# Work required
What's needed is the listing below, repeated word for word with no pictures.
┌────────
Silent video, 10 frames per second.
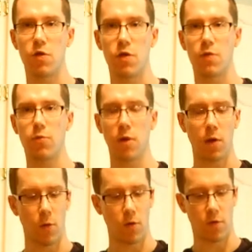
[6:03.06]
which is
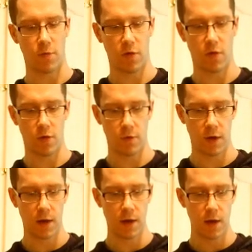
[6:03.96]
3/4 of a
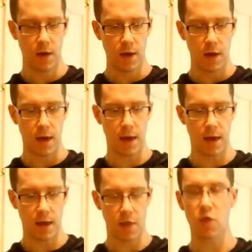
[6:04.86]
serving.
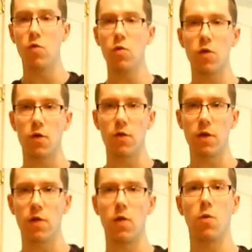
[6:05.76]
And 2
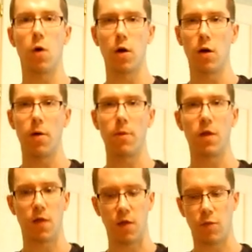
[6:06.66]
servings of the guar gum,
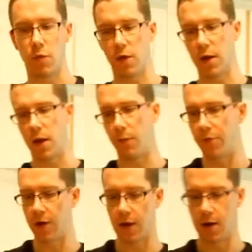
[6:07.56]
because that's really going to help
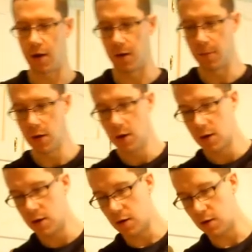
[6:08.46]
thicken it up.
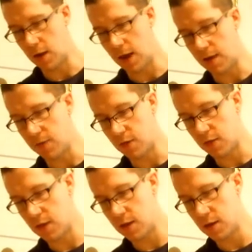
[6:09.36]
Now you're going to add this
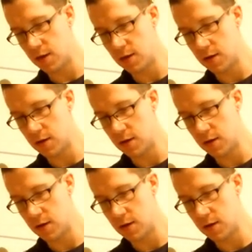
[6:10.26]
in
└────────
# Result of this task
Silent video, 10 frames per second.
[6:03.06]
which is
[6:03.96]
3/4 of a
[6:04.86]
serving.
[6:05.76]
And 2
[6:06.66]
servings of the guar gum,
[6:07.56]
because that's really going to help
[6:08.46]
thicken it up.
[6:09.36]
Now you're going to add this
[6:10.26]
in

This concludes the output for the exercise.